Otro libro de Héctor Hernández Montecinos se titula Pequeño Dios, y pienso en el poeta como un dios sin reino, rodeado de las piedras que ha tallado en la intemperie. Algo de Sísifo y Tántalo tiene la labor poética. Y cuando la tribu ya desconoce al demiurgo que le ha labrado el idioma, el poeta acaba siendo ser de catacumbas, arrumbado a los ejidos, dueño solo y como mucho de los mapas. ¿Cómo no va a ser narcisista? Pienso también que todo dios es un niño con el mundo a sus pies y el peso mineral de la historia encima de la cabeza. El principito no es lectura para niños, hay pocas imágenes más crueles que ese planeta inhabitado en el que brota un ser indefenso.
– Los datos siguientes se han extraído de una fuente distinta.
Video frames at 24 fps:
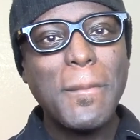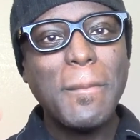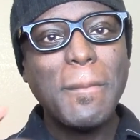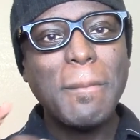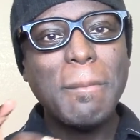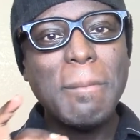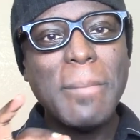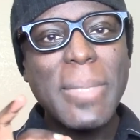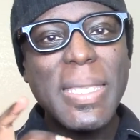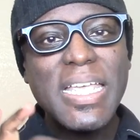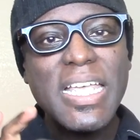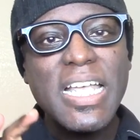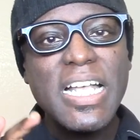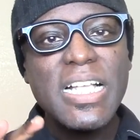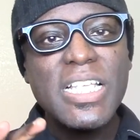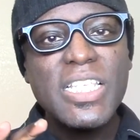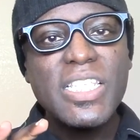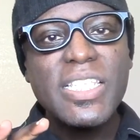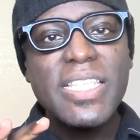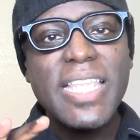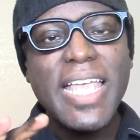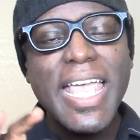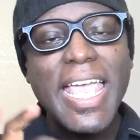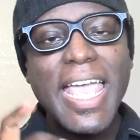Because
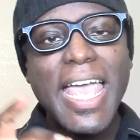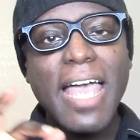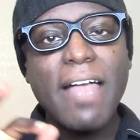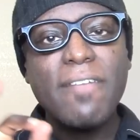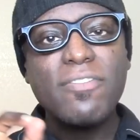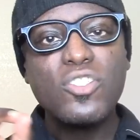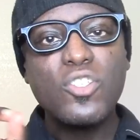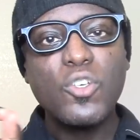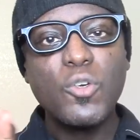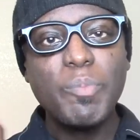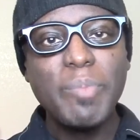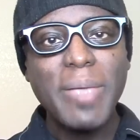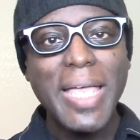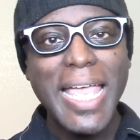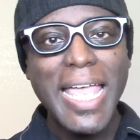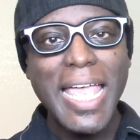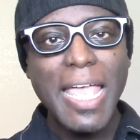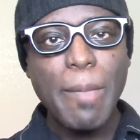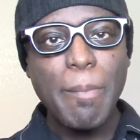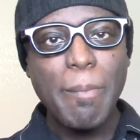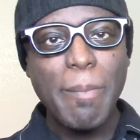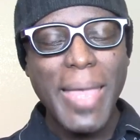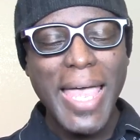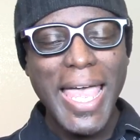they have to pay
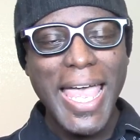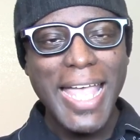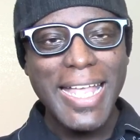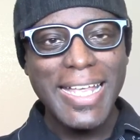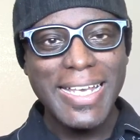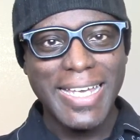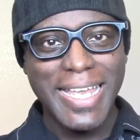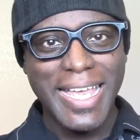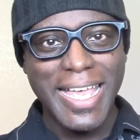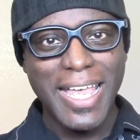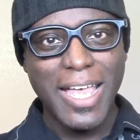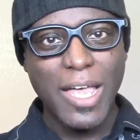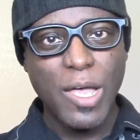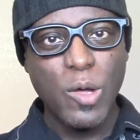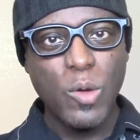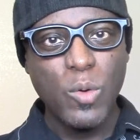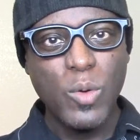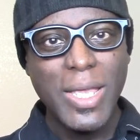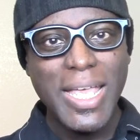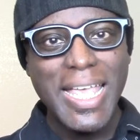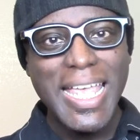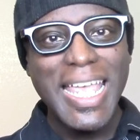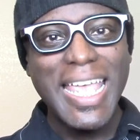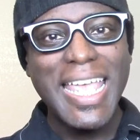back now
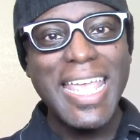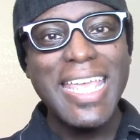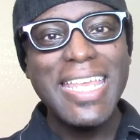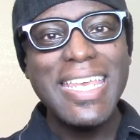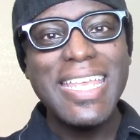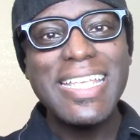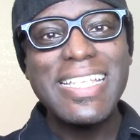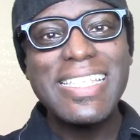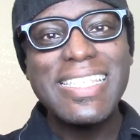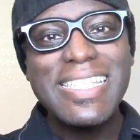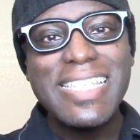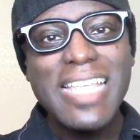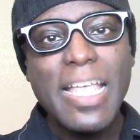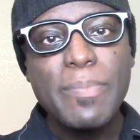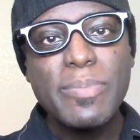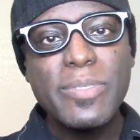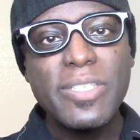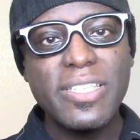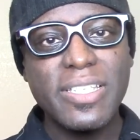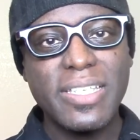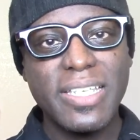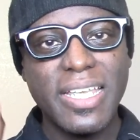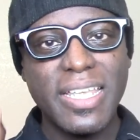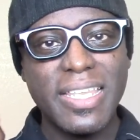any
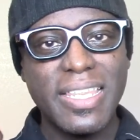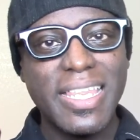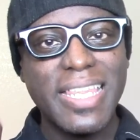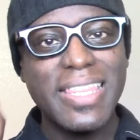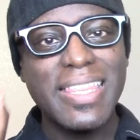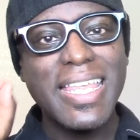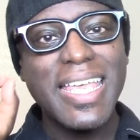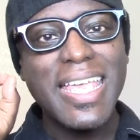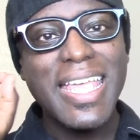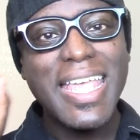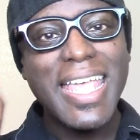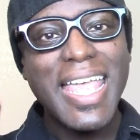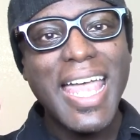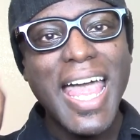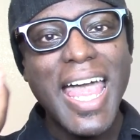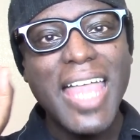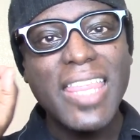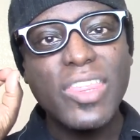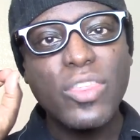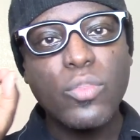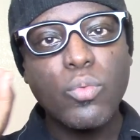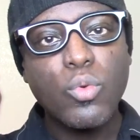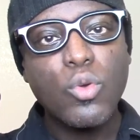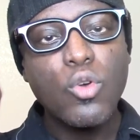subsidy that they got
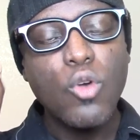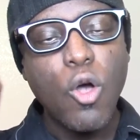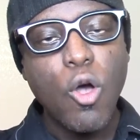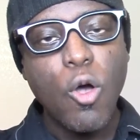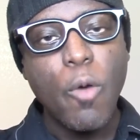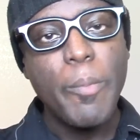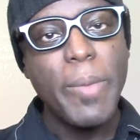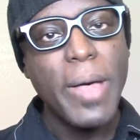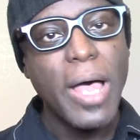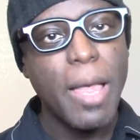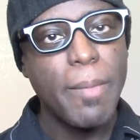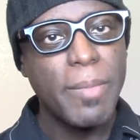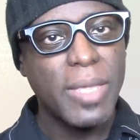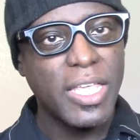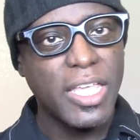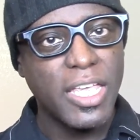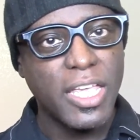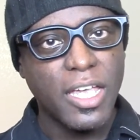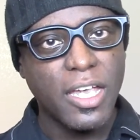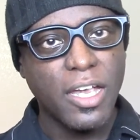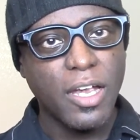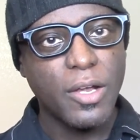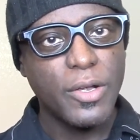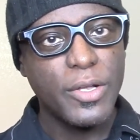through
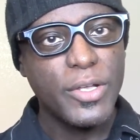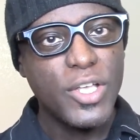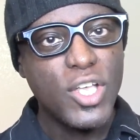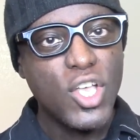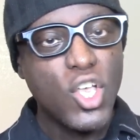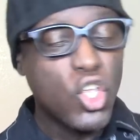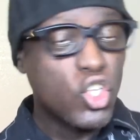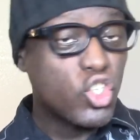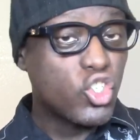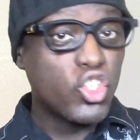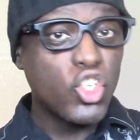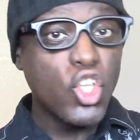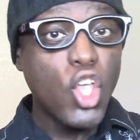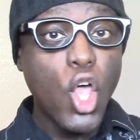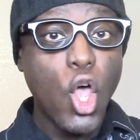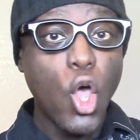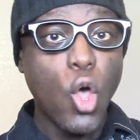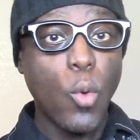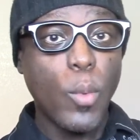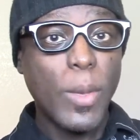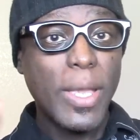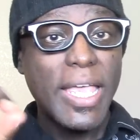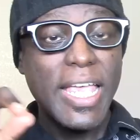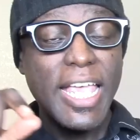Obamacare.
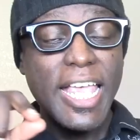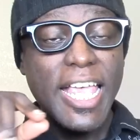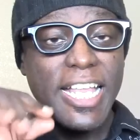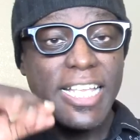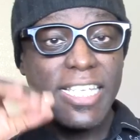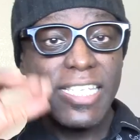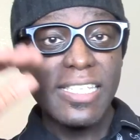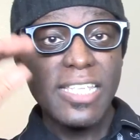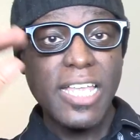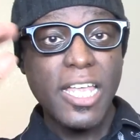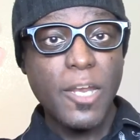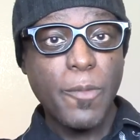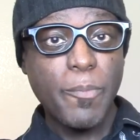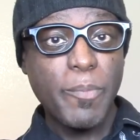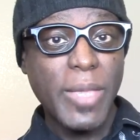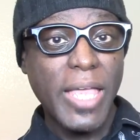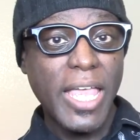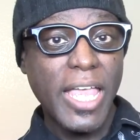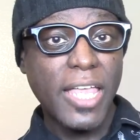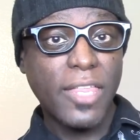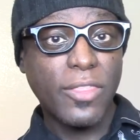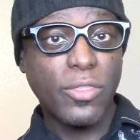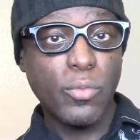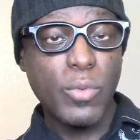So instead of
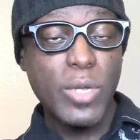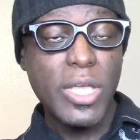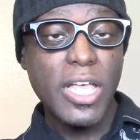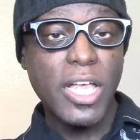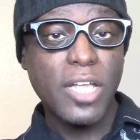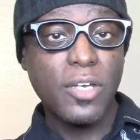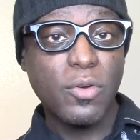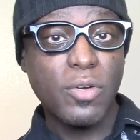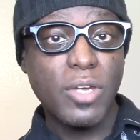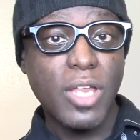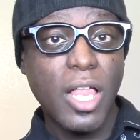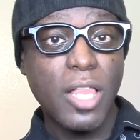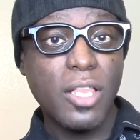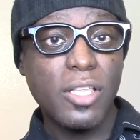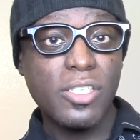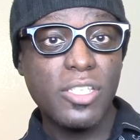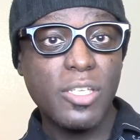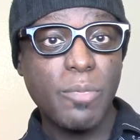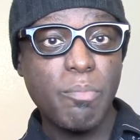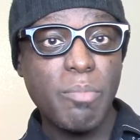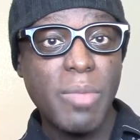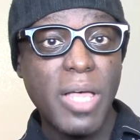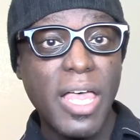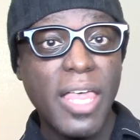paying $300 a
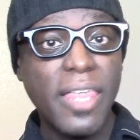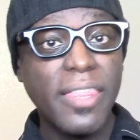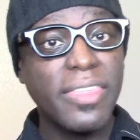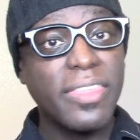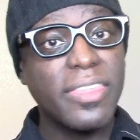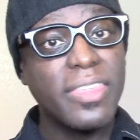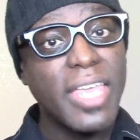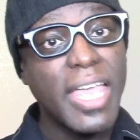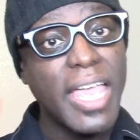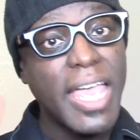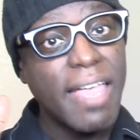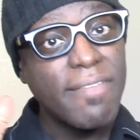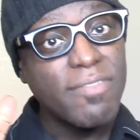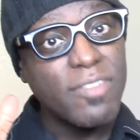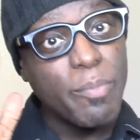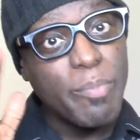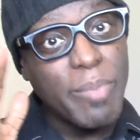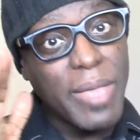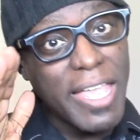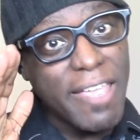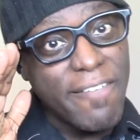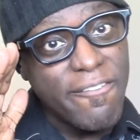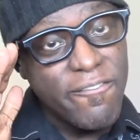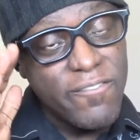month, they have to
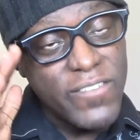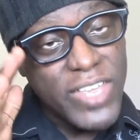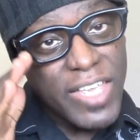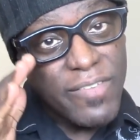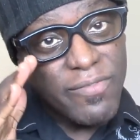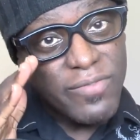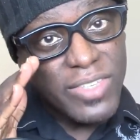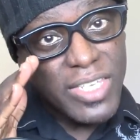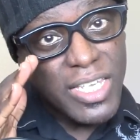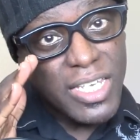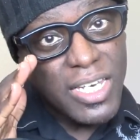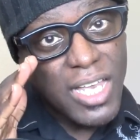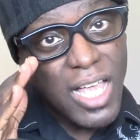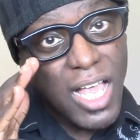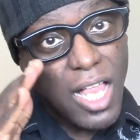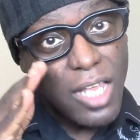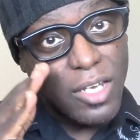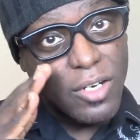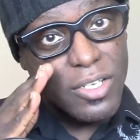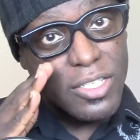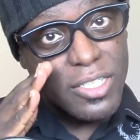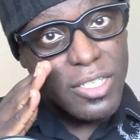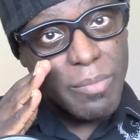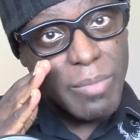pay
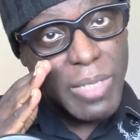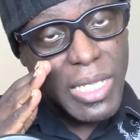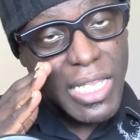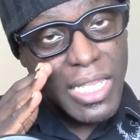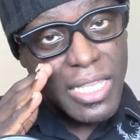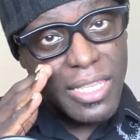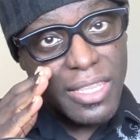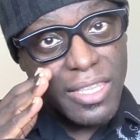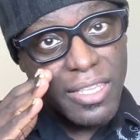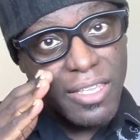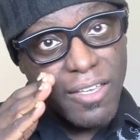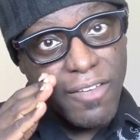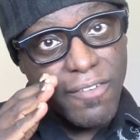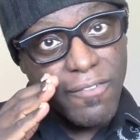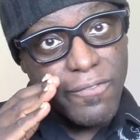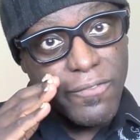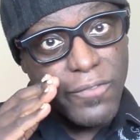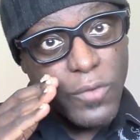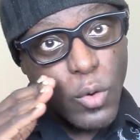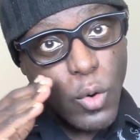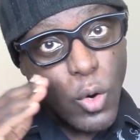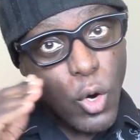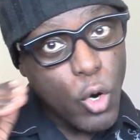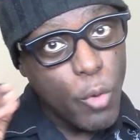$50 a month
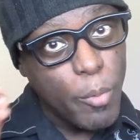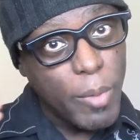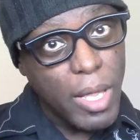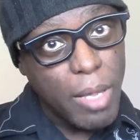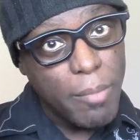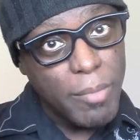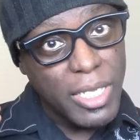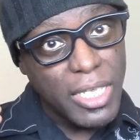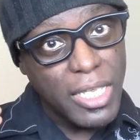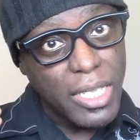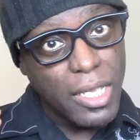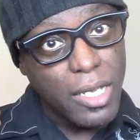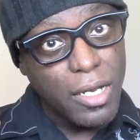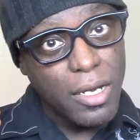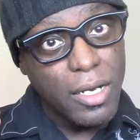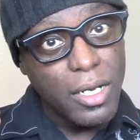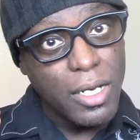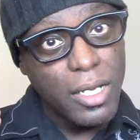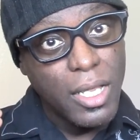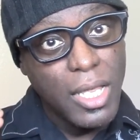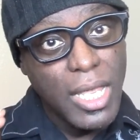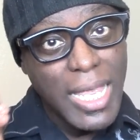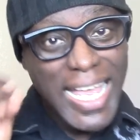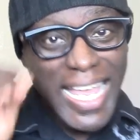for Obamacare,
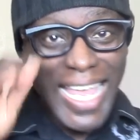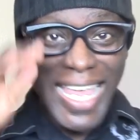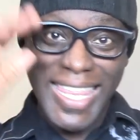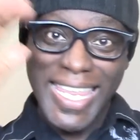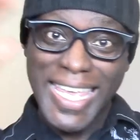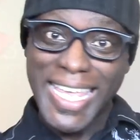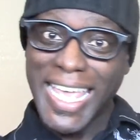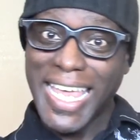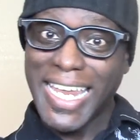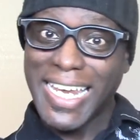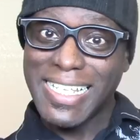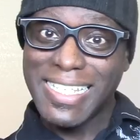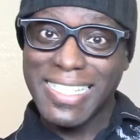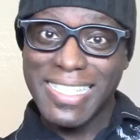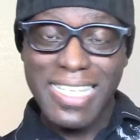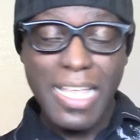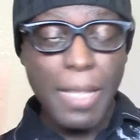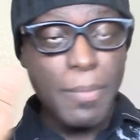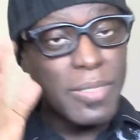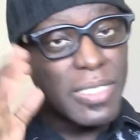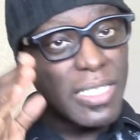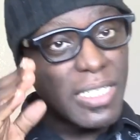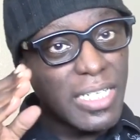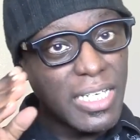and they got a
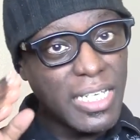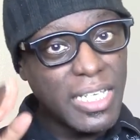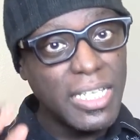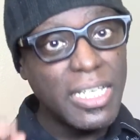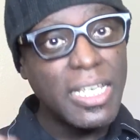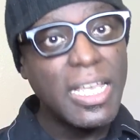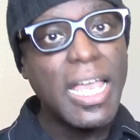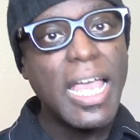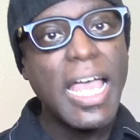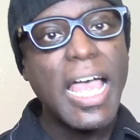subsidy.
Supongo que hay que haber visto muchas veces el aplomo mineral del desierto desde un aeroplano, de día y de noche, para imaginar tamaño apocalipsis. Que la geografía cabe en un mapa se sabe solo cuando se ve el desierto. Si no dibujara, ese niño sería poeta, el pequeño dios que nombra la escueta fenomenología de su existencia. Llegará lo feraz y saldrán poetas como Whitman, mentado en el libro, que cruzaba puentes recién tendidos sobre el Hudson; como Neruda, que huía Chile arriba y Chile abajo y se refugiaba en las casas y en las camas de los chilenos y las chilenas. Héctor Hernández Montecinos huye y su refugio es América, y su paisaje tiene algo de Piranesi o de Chirico. Hay quien diría que su poesía es poesía metafísica. Más feral que feraz, anticipa un mundo por venir no necesariamente bucólico ni benigno. La rodean, como una corona de espinas, los laureles de Dante, el aura de los malditos.